The northern part of Lewis was flat and unbroken by hills or mountains, and the weather swept across it from the Atlantic to the Minch, always in a hurry. And so it was always changing. Light and dark in ever-shifting patterns, one set against the other – rain, sunshine, black sky, blue-sky. And rainbows. My childhood seemed filled by them. Usually doublers.

I was encouraged to check out Peter May’s “Lewis Trilogy” of Scottish police novels. I have now read The Blackhouse, the first of them. My reaction is positive, but mixed. The writing (witness the passage above) is superior. My main problem with the book was with the main character and sometime narrator (he narrates the out-of-sequence flashbacks which constitute about half of the book), Fin McLeod, Edinburgh police detective. One likes to like the hero of a book, but sometimes Fin is hard to like. However, there’s a reason for that, entirely in line with the purposes of the story.

Fin is a native of the island of Lewis, in the Hebrides, a bleak place where life is tough to sustain and economic times are hard. He got away and became a policeman in Edinburgh, and has been back only once since. But when a man is murdered in his old home town, in a way almost identical to a murder he’s investigating in Edinburgh, he’s assigned to go and see if there’s a connection.

Back at home, he encounters many old friends and enemies, most of them greatly changed physically but much the same at heart. The course of his investigation rouses memories, which constitute the many long flashbacks in the narrative. Gradually he finds that the similarities between the two murders are no accident, and that he will have to confront the deepest and blackest secrets of his past.

As I mentioned, I found it hard to root for Fin sometimes. He often seems cold and unsympathetic to others. But it’s not surprising that he keeps people at a distance, considering the amount of loss he suffered growing up, as we learn. He seems to have been touched by more than his share of tragedy, even in a place where life is a marginal proposition for most.

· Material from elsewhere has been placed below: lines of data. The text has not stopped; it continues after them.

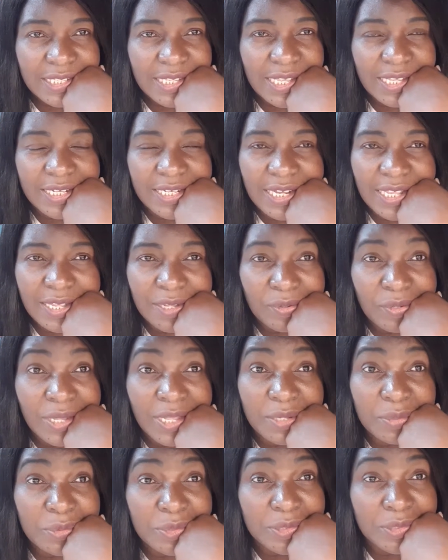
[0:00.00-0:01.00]
And now
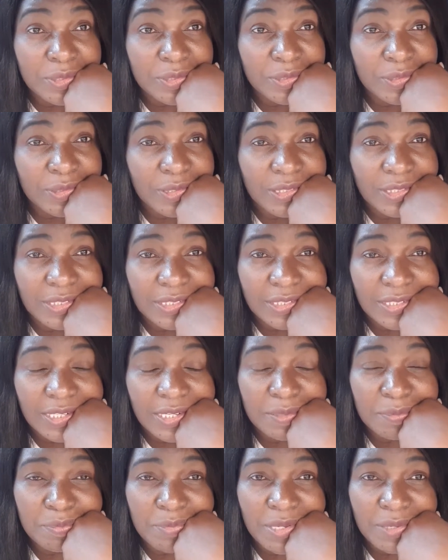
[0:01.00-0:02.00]
I want to,
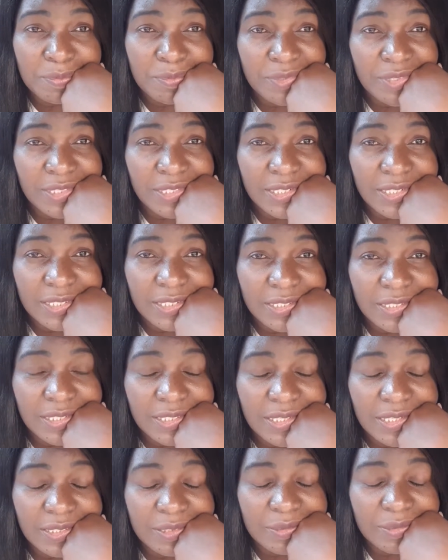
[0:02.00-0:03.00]
I'm really
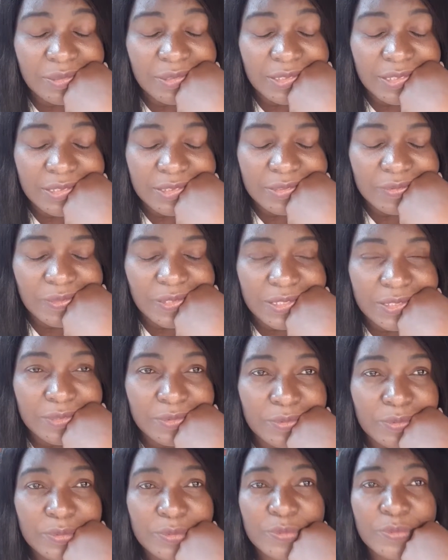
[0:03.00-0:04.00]
congratulate
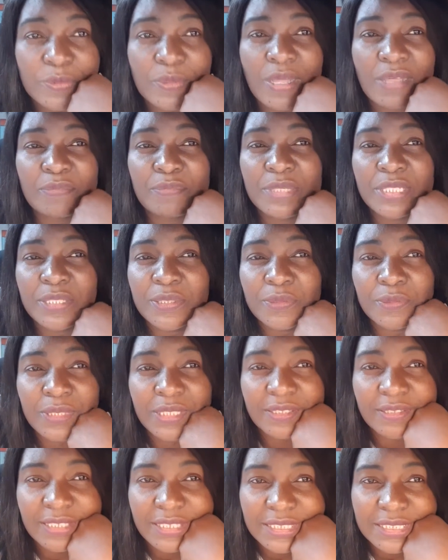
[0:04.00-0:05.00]
those who have been
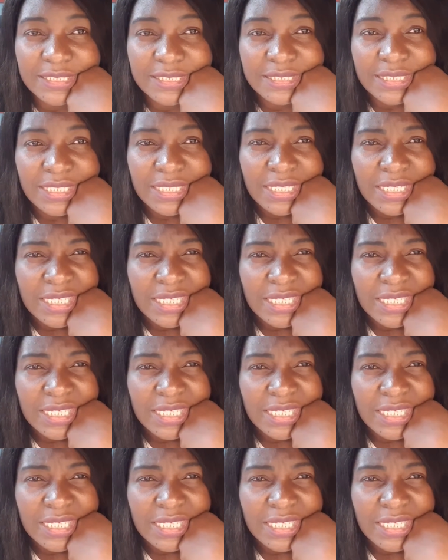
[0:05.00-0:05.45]
doing this.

For the Christian reader, there are interesting implications. Fin describes himself as not a believer, but not an atheist either – he’s just mad at God. Christians – and there are many on Lewis – seem to be uniformly pinched and joyless. On the other hand, one of the most important positive characters in the book reads the Bible constantly and draws wisdom from it. So I think there’s more going on here than mere flippant modern secularism.

The Blackhouse is a beautiful book, but challenging. I’m not sure whether I recommend it or not, but I’ve bought the sequel. Cautions for sex and language and graphic descriptions of murdered bodies.